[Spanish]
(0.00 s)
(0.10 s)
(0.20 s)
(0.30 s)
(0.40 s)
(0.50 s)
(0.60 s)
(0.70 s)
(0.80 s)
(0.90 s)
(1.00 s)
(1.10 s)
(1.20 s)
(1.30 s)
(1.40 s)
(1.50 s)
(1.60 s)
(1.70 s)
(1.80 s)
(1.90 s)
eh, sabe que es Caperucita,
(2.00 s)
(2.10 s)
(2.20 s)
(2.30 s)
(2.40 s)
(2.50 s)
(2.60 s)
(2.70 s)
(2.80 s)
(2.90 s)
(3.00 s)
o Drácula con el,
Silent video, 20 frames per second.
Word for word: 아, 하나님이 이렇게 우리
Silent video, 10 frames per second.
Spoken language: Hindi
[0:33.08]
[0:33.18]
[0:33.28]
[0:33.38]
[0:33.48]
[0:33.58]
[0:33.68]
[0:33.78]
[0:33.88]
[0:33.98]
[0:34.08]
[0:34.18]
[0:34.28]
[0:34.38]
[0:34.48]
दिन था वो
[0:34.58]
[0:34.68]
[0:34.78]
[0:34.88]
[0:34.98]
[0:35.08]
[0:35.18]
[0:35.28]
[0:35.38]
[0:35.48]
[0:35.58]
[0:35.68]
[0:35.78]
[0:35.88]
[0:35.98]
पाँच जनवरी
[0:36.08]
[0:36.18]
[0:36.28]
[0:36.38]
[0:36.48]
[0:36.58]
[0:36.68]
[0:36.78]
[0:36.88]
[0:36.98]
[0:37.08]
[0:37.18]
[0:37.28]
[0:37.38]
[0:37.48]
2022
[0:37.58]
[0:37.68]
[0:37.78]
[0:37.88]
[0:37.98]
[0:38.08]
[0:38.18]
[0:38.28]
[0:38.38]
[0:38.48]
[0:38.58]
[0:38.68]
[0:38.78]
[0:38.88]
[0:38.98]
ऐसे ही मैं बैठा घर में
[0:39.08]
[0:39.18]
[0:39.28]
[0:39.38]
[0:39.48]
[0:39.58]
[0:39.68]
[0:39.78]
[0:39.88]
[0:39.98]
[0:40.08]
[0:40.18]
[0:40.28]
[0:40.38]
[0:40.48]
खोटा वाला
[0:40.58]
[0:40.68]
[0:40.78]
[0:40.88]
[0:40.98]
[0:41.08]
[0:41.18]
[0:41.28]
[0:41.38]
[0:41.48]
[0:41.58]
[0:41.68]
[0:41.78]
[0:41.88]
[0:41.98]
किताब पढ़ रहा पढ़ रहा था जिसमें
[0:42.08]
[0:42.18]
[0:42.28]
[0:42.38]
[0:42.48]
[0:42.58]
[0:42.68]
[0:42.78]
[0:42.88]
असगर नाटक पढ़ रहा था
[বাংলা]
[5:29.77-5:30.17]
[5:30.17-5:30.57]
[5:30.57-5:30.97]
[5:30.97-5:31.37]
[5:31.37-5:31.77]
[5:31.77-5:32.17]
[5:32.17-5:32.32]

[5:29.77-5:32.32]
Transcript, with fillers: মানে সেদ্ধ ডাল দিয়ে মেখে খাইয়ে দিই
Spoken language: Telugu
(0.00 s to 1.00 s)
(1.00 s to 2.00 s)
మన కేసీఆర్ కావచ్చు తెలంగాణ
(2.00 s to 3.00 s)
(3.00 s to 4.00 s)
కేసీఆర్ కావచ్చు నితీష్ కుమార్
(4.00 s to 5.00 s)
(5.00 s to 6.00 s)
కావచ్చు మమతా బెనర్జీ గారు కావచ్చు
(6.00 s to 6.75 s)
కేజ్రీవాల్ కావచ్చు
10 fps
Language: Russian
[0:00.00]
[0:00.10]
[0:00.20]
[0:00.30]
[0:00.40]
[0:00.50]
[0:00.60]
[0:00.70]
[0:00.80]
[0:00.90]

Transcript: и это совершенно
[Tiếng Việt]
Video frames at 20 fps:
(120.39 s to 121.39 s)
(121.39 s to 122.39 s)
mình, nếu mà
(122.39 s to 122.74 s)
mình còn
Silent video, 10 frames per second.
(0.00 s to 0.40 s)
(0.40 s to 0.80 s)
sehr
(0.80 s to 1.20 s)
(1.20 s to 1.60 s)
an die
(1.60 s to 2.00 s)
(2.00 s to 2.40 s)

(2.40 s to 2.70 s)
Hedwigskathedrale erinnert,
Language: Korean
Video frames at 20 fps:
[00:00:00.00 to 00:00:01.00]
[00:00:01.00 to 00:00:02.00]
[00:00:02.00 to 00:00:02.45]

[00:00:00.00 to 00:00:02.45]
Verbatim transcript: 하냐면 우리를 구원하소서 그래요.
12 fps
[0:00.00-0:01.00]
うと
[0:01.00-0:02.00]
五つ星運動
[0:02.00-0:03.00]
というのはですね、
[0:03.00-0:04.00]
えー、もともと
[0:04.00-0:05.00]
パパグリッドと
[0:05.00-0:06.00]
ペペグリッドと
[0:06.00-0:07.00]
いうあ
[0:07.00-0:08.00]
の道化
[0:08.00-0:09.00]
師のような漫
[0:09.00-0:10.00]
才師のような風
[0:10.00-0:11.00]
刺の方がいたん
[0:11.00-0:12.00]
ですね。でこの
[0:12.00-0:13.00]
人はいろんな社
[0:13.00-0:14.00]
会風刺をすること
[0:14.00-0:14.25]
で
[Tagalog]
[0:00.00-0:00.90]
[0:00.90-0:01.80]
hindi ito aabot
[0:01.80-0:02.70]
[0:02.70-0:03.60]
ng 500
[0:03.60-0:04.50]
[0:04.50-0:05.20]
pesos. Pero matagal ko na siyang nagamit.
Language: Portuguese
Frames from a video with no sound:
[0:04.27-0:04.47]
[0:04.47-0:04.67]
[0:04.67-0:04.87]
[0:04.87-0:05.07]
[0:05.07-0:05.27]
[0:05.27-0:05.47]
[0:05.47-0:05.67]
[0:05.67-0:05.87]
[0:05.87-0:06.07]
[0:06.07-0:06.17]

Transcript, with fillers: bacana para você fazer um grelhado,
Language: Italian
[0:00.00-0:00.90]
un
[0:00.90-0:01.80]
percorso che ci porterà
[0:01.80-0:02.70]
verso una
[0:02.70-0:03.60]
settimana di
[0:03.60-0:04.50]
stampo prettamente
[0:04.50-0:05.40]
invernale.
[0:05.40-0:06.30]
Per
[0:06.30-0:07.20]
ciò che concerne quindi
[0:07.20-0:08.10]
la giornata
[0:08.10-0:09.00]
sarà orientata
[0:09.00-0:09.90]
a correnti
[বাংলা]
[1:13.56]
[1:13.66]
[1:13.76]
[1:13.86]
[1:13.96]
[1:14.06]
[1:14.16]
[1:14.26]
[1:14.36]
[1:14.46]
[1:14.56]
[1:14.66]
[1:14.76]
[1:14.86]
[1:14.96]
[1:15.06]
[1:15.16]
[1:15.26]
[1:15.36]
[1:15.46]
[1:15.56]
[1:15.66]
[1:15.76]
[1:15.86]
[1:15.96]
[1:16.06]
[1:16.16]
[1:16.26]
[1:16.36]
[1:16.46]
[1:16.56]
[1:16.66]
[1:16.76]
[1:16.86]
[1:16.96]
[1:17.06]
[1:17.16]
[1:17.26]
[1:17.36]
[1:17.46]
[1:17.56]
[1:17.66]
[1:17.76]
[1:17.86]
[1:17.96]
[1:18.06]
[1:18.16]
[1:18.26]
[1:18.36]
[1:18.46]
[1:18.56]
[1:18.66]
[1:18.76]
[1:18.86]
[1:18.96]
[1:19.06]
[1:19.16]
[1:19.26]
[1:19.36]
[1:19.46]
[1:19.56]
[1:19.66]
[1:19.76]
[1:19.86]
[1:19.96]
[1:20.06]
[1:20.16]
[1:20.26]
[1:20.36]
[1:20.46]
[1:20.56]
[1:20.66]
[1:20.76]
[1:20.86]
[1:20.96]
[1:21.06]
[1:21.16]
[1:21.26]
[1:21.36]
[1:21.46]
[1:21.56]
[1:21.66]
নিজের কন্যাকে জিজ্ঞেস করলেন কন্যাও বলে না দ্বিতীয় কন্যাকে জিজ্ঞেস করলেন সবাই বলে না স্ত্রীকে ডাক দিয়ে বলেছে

====

:: Task brief ::
Give back, word for word, the lines from the one with "Language: Portuguese" through the last line of the entries, both included, and no other line.

:: The completed task ::
Language: Portuguese
Frames from a video with no sound:
[0:04.27-0:04.47]
[0:04.47-0:04.67]
[0:04.67-0:04.87]
[0:04.87-0:05.07]
[0:05.07-0:05.27]
[0:05.27-0:05.47]
[0:05.47-0:05.67]
[0:05.67-0:05.87]
[0:05.87-0:06.07]
[0:06.07-0:06.17]

Transcript, with fillers: bacana para você fazer um grelhado,
Language: Italian
[0:00.00-0:00.90]
un
[0:00.90-0:01.80]
percorso che ci porterà
[0:01.80-0:02.70]
verso una
[0:02.70-0:03.60]
settimana di
[0:03.60-0:04.50]
stampo prettamente
[0:04.50-0:05.40]
invernale.
[0:05.40-0:06.30]
Per
[0:06.30-0:07.20]
ciò che concerne quindi
[0:07.20-0:08.10]
la giornata
[0:08.10-0:09.00]
sarà orientata
[0:09.00-0:09.90]
a correnti
[বাংলা]
[1:13.56]
[1:13.66]
[1:13.76]
[1:13.86]
[1:13.96]
[1:14.06]
[1:14.16]
[1:14.26]
[1:14.36]
[1:14.46]
[1:14.56]
[1:14.66]
[1:14.76]
[1:14.86]
[1:14.96]
[1:15.06]
[1:15.16]
[1:15.26]
[1:15.36]
[1:15.46]
[1:15.56]
[1:15.66]
[1:15.76]
[1:15.86]
[1:15.96]
[1:16.06]
[1:16.16]
[1:16.26]
[1:16.36]
[1:16.46]
[1:16.56]
[1:16.66]
[1:16.76]
[1:16.86]
[1:16.96]
[1:17.06]
[1:17.16]
[1:17.26]
[1:17.36]
[1:17.46]
[1:17.56]
[1:17.66]
[1:17.76]
[1:17.86]
[1:17.96]
[1:18.06]
[1:18.16]
[1:18.26]
[1:18.36]
[1:18.46]
[1:18.56]
[1:18.66]
[1:18.76]
[1:18.86]
[1:18.96]
[1:19.06]
[1:19.16]
[1:19.26]
[1:19.36]
[1:19.46]
[1:19.56]
[1:19.66]
[1:19.76]
[1:19.86]
[1:19.96]
[1:20.06]
[1:20.16]
[1:20.26]
[1:20.36]
[1:20.46]
[1:20.56]
[1:20.66]
[1:20.76]
[1:20.86]
[1:20.96]
[1:21.06]
[1:21.16]
[1:21.26]
[1:21.36]
[1:21.46]
[1:21.56]
[1:21.66]
নিজের কন্যাকে জিজ্ঞেস করলেন কন্যাও বলে না দ্বিতীয় কন্যাকে জিজ্ঞেস করলেন সবাই বলে না স্ত্রীকে ডাক দিয়ে বলেছে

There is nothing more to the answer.